Bread and Butter

Text and photos by Mario Heller/Panos Pictures
Abridged by Syharn Shen (沈思含)

Bread and Butter

Text and photos by Mario Heller/Panos Pictures
Abridged by Syharn Shen (沈思含)

In Dubai, where almost half of its 9.6 million inhabitants are from India and Pakistan, the dreams of these immigrants in pursuit of a better future clash with the harsh realities of migrant life.

Abseiling down the facade of a Dubai skyscraper, these workers are part of the United Arab Emirate's large migrant labor community, crucial to the city's development, yet often under-recognized in service and construction sectors.

In the lively streets of Bur Dubai, a dense neighborhood echoed with honks and the hum of motorbikes, one might momentarily think they are in India or Pakistan. This area, adorned with shops like "Light House Electronics" and "Friendship Ties Bakery," bustles with the energy of its predominantly South Asian population, making up nearly half of Dubai's 9.6 million residents. Here, a diverse tapestry of life unfolds, where the scent of roasting spices fills the air and men play cricket under the sun, occasionally disrupted by a local Emirati passing by, a subtle reminder of the Arabian backdrop.

Dolford and Adhihetty are emblematic of those drawn by Dubai's promise of prosperity. "We could afford bread in India, but in Dubai we earn so much that our families in Mumbai can afford butter on top," Dolford remarks. The harsh realities of their migration include overcrowded living conditions, with 20 men crammed into a space meant for three, despite restrictions against such arrangements. Adhihetty's narrative of initial success and subsequent struggles—losing his job due to his mother's illness, returning to India, and facing financial ruin during the pandemic—highlights the precariousness of expatriate life.

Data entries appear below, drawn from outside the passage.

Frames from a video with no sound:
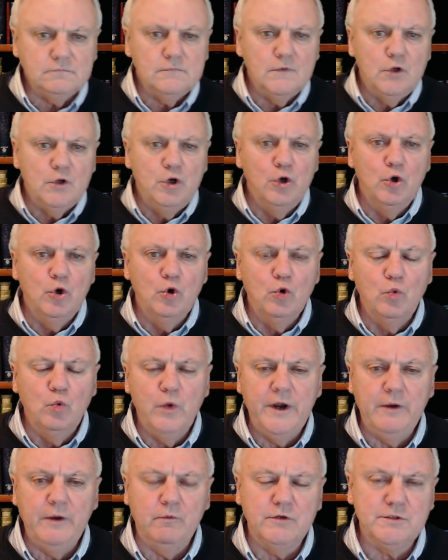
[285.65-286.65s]
who,
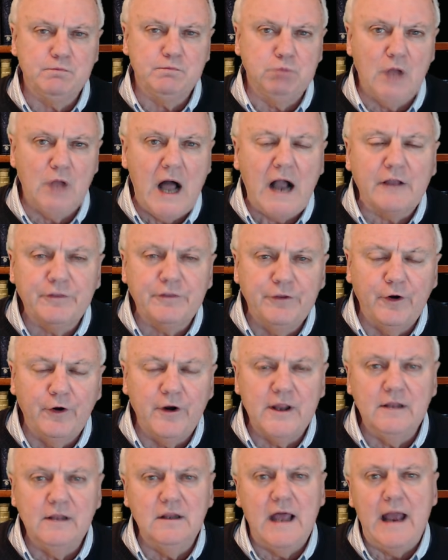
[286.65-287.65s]
when it was Block
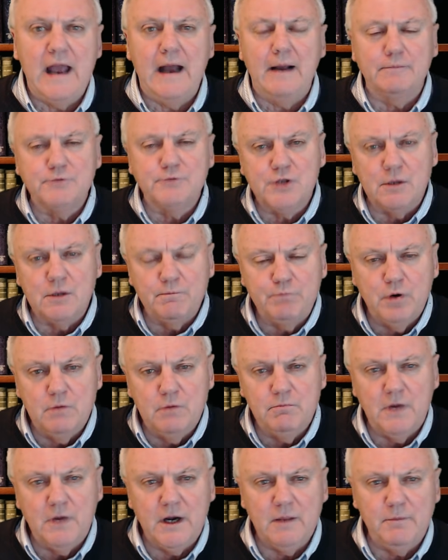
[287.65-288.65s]
30 Labs and put
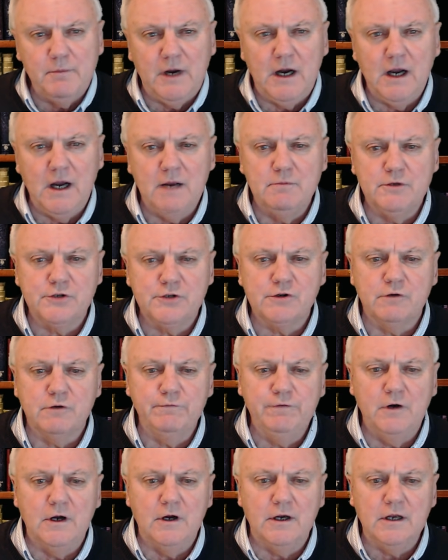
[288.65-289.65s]
money behind Mr.
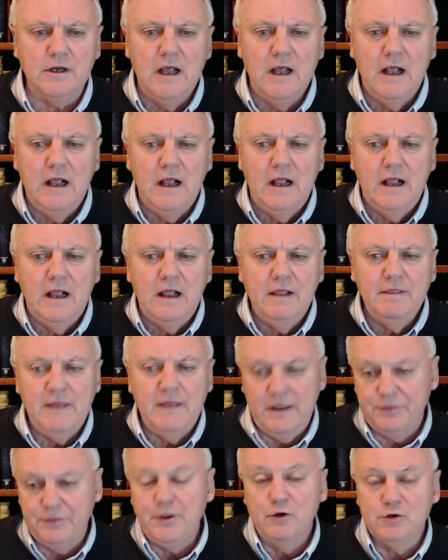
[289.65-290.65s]
Foote,
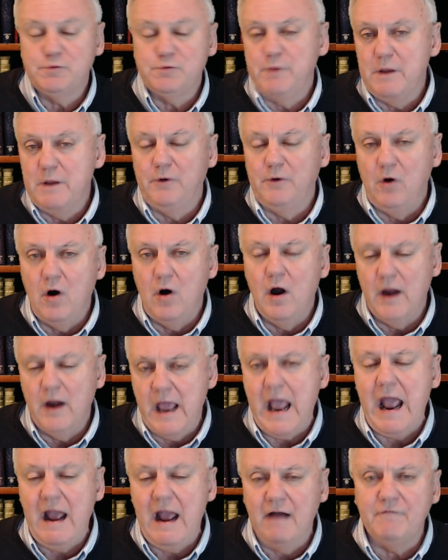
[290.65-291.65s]
that those people ought to
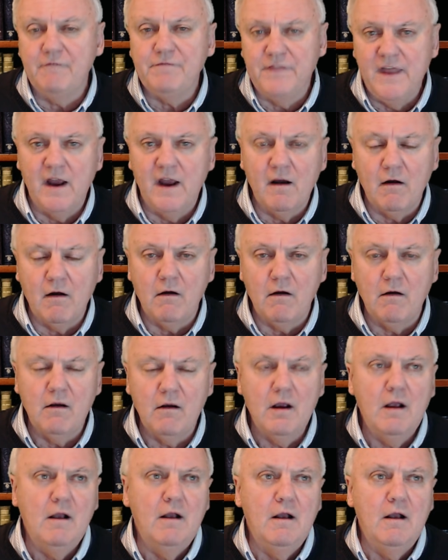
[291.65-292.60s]
have their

Motorbike delivery workers and other migrant workers from the Asian subcontinent gather in a narrow street lined with small shops and businesses.

The allure of Dubai also captivates the younger generation differently. Twelve-year-old Bruha, born and raised in Dubai, feels little connection to India, viewing it as "unhygienic" and "dangerous for children." She dreams of acting, reflecting her more global aspirations, yet is aware of the challenges faced abroad, influenced by her brother's experiences in Germany.

The historical context of this migration dates back to the 19th century, escalating significantly during the 1970s oil boom. Initially composed of laborers, the Indian and Pakistani communities in the UAE have evolved to include highly skilled professionals. However, changing immigration policies and geopolitical tensions, particularly with India's strained relations over the UAE's alliances with Pakistan and China, cast uncertainty on the future of these diasporas.

Manas Vilas, who arrived in Dubai in 2003, reflects on his journey: "Back then, there was nothing at all, a small city with a lot of desert." Like other Indians, he was blinded by the illusion that the United Arab Emirates was a kind of paradise. "Dreams are dreams and the reality was completely different." At the same time, the pressure to succeed was very high. "Returning would have meant that I had failed in the eyes of my friends and family."

Manas, Bruha's father and part of an early wave of migrants, shares his journey of navigating lower-than-expected salaries and limited social life to eventually finding success and community in Dubai. Yet, he acknowledges that not all migrants are as fortunate, with many unable to return home due to societal pressures and unmet expectations.

Conversely, Tahir, a Pakistani taxi driver, appreciates the security and order in Dubai, a stark contrast to the instability in his homeland. For him, the strict governance of the UAE ensures safety and public decorum, which is reassuring despite the daily frustrations of traffic.

A street sweeper cleans the pavement using a mobile street vacuuming machine.

The darker aspects of migration are revealed in young Arslan's story. Working illegally in construction at just 13, Arslan endures harsh conditions to support his family back in Pakistan, a narrative that underscores the ongoing challenges and exploitation within the labor market in Dubai.

These stories from Dubai paint a complex picture of opportunity interwoven with hardship, where dreams are both realized and deferred, and the city's glittering facade often belies the tougher realities faced by its migrant communities.